A couple of days ago, a discussion erupted on Twitter regarding the explanation and use cases for two of Cisco’s layer 2 edge protection technologies: BPDUGuard and BPDUFilter. There were some interesting explanations and scenarios offered up, and I thought I’d give my take on it here as it will take a few more than 140 characters to lay out.
For those of you not familiar with BPDUs and why we need to guard and filter them, here’s the dime store tour of bridging 101. The bridge is the most basic layer 2 device you can imagine. It is designed to connect one network to another network. The original bridge was designed by Radia Perlman while working at Digital Equipment Corp. It was originally put in place to connect one of their customer’s LANs to another. The story of the first bridge is outlined here: http://youtu.be/N-25NoCOnP4 and is highly recommended viewing for those not familiar with the origins of switching technology. Radia was tasked with designing a method for bridges to detect loops in the network and avoid them at all costs, as a bridging loop would be catastrophic for data transmission. She succeeded by creating a protocol that essentially form the network into a tree of nodes that prune links leading back to the root node. In order to form this tree, each bridge sends out a special data packet called a Bridge Protocol Data Unit (BPDU). This packet contains the information necessary for each bridge to build a path back to the root node/bridge and form a loop free path through the network. If you’re interested in the exhausting detail of how BPDUs and spanning tree protocol (STP) work at a fundamental layer, check out the Wikipedia link. You might say, “That’s great, but what does that have to do with my switches?” Well, if a bridge connects two networks together and segments their collision domains, think of a switch as the ultimate extension of that paradigm. A switch is a device that bridges networks on every port, segmenting each port into its own collision domain. Only, in today’s networks we don’t use hubs behind the bridge to connect end user devices, we use the switch as the user/system connection device.
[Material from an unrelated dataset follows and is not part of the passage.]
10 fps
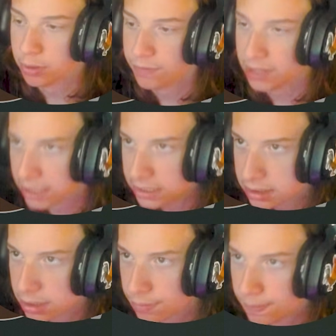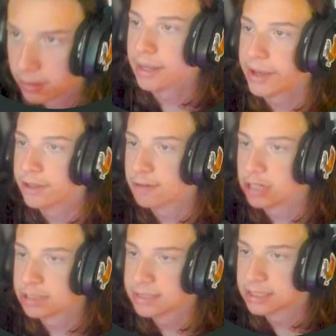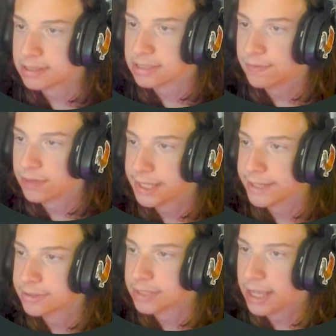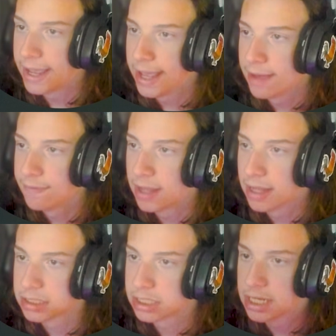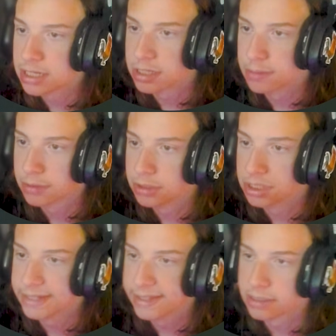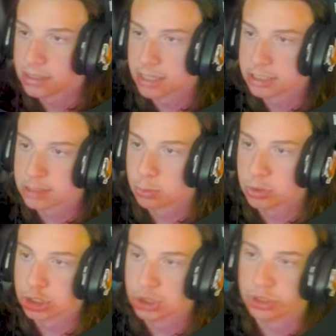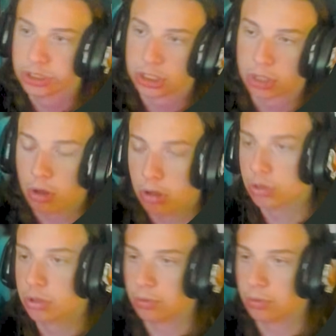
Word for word: perfect dead zone. Now, as far as my sensitivity goes, I have it on custom. To get to the custom portion, you just go all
So, now we know why switches send out BPDUs. And now we hopefully know that BPDUs are very critical to the proper operation of a network. So why on earth would we want to block or filter them? Well, firstly any time that a new BPDU is seen on the network from a switch, it must send BPDUs toward the current root with the Topology Change Notification (TCN) flag enabled. When the root bridge receives these BPDUs, it sets the TCN flag on its own BPDUs and forces the remaining nodes in the spanning tree to age out their topology tables. The switches must then recalculate the spanning tree topology to ensure that the new switch has a path to the current root bridge or that the new switch IS the new root bridge. This calculation can cause traffic to stop on your network for the duration of the calculation, which is 50 seconds by default. So, when might the new switch become the new root bridge and cause chaos and despair in your network? By default, bridges use a value known as the Bridge Priority to determine which one is the root. A bridge with a lower priority is elected as the root bridge for that particular spanning tree instance. Out of the box, the Bridge Priority value for most switches running regular 802.1d spanning tree is 32768. So, assuming that all the bridge priorities in the network are the same, how do we break the tie? The tie breaker is the MAC address of the bridge. In most cases, this means the the device with the lowest MAC address is elected the root bridge. And, in almost every case, the device with the lowest MAC address is the oldest bridge in your network. So, if you pull an old switch out of the storage closet and plug it into the network, you’re going to cause a spanning tree election, and if you haven’t modified the Bridge Priority on your switches that old switch just might be elected the root bridge. Which would cause your network to stop forwarding traffic for 50 critical seconds. Those 50 seconds feel like an eternity to your users. A word to the wise: ALWAYS set the bridge priority on the switch you want to be the root bridge. Trust me, it’ll save you hours of pain in the future.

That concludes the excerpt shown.